▸ About this task
Transcribe every entry that follows, word for word, and omit the images.

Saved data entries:
== Segment start ==

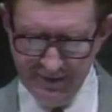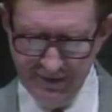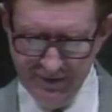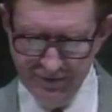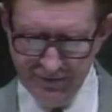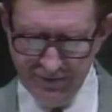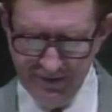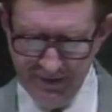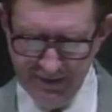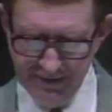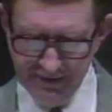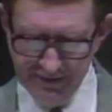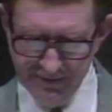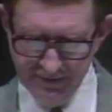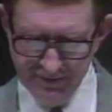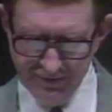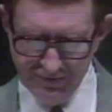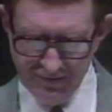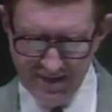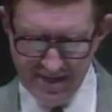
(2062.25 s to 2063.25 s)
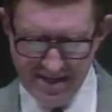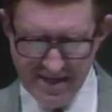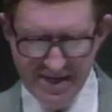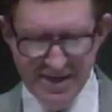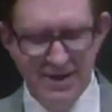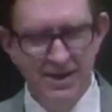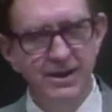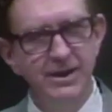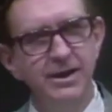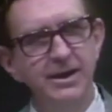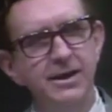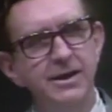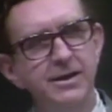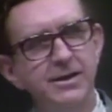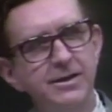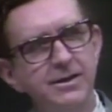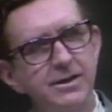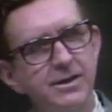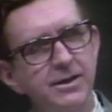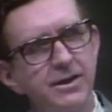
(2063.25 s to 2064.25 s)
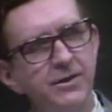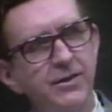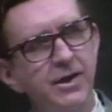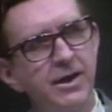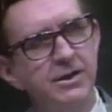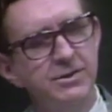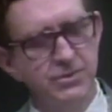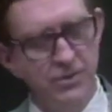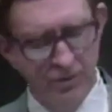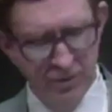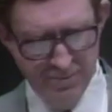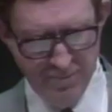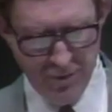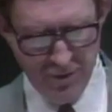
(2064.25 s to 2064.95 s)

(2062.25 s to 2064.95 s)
these things. And I join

== Segment end ==

▸ Expected answer
(2062.25 s to 2063.25 s)
(2063.25 s to 2064.25 s)
(2064.25 s to 2064.95 s)

(2062.25 s to 2064.95 s)
these things. And I join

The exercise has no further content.